[Collected data]
+ + + + +
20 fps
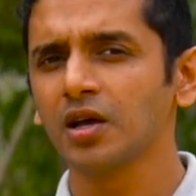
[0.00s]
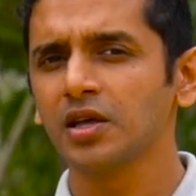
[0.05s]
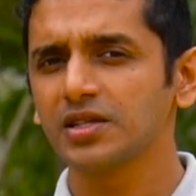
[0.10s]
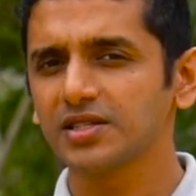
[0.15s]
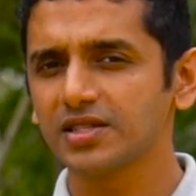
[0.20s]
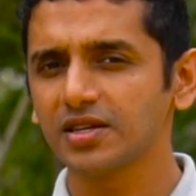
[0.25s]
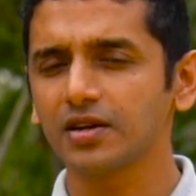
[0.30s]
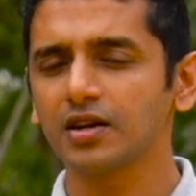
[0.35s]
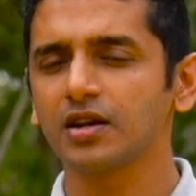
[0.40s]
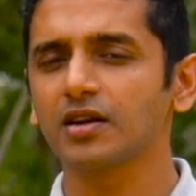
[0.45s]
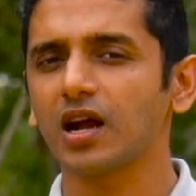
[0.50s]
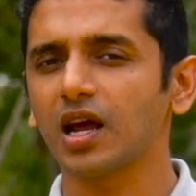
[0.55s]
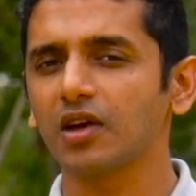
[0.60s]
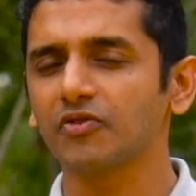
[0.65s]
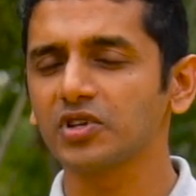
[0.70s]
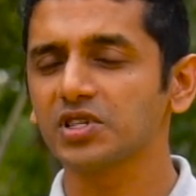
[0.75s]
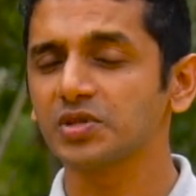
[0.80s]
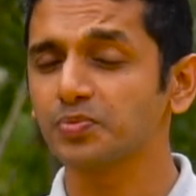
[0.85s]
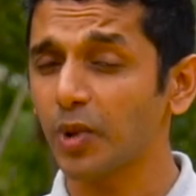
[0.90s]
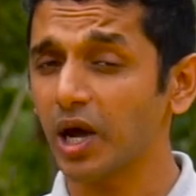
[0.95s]
certain
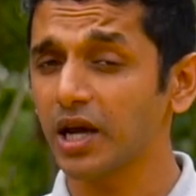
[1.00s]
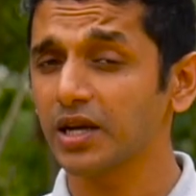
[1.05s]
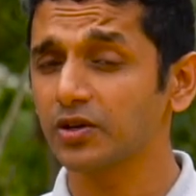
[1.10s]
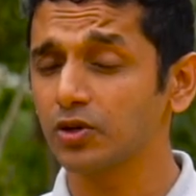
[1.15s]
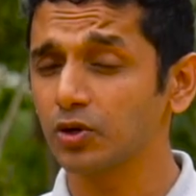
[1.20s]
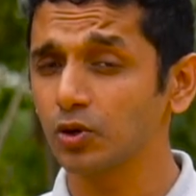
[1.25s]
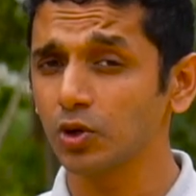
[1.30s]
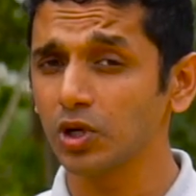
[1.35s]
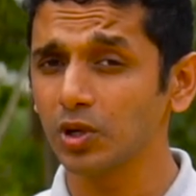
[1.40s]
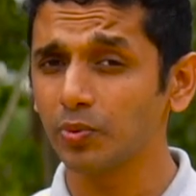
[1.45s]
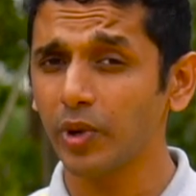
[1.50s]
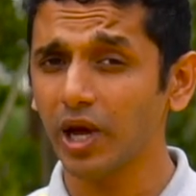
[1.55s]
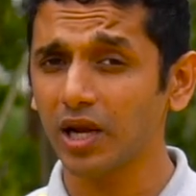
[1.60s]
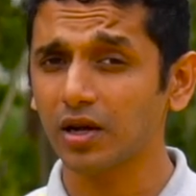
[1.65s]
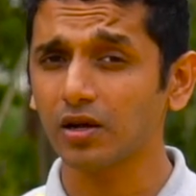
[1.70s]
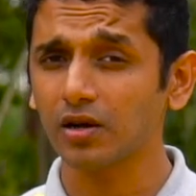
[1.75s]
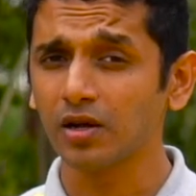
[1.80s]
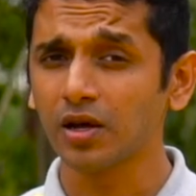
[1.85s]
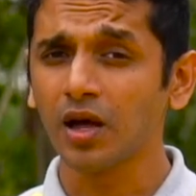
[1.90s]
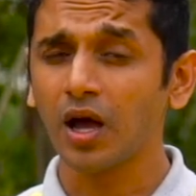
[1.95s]
rivals might do it
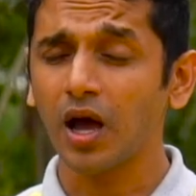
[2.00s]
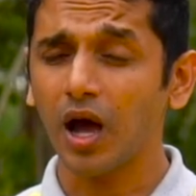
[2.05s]
better.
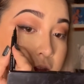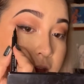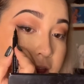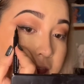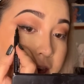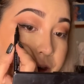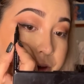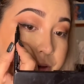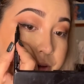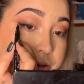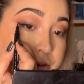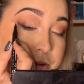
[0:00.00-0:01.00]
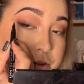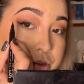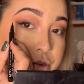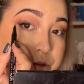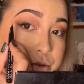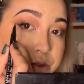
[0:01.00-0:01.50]
and then I'll
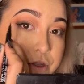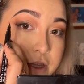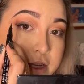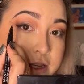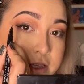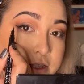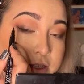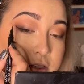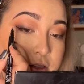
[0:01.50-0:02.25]
use this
+ + + + +
◆ Task prompt ◆
When restating the records word for word, omit any picture they contain.

◆ Answer for this exercise ◆
20 fps
[0.00s]
[0.05s]
[0.10s]
[0.15s]
[0.20s]
[0.25s]
[0.30s]
[0.35s]
[0.40s]
[0.45s]
[0.50s]
[0.55s]
[0.60s]
[0.65s]
[0.70s]
[0.75s]
[0.80s]
[0.85s]
[0.90s]
[0.95s]
certain
[1.00s]
[1.05s]
[1.10s]
[1.15s]
[1.20s]
[1.25s]
[1.30s]
[1.35s]
[1.40s]
[1.45s]
[1.50s]
[1.55s]
[1.60s]
[1.65s]
[1.70s]
[1.75s]
[1.80s]
[1.85s]
[1.90s]
[1.95s]
rivals might do it
[2.00s]
[2.05s]
better.
[0:00.00-0:01.00]
[0:01.00-0:01.50]
and then I'll
[0:01.50-0:02.25]
use this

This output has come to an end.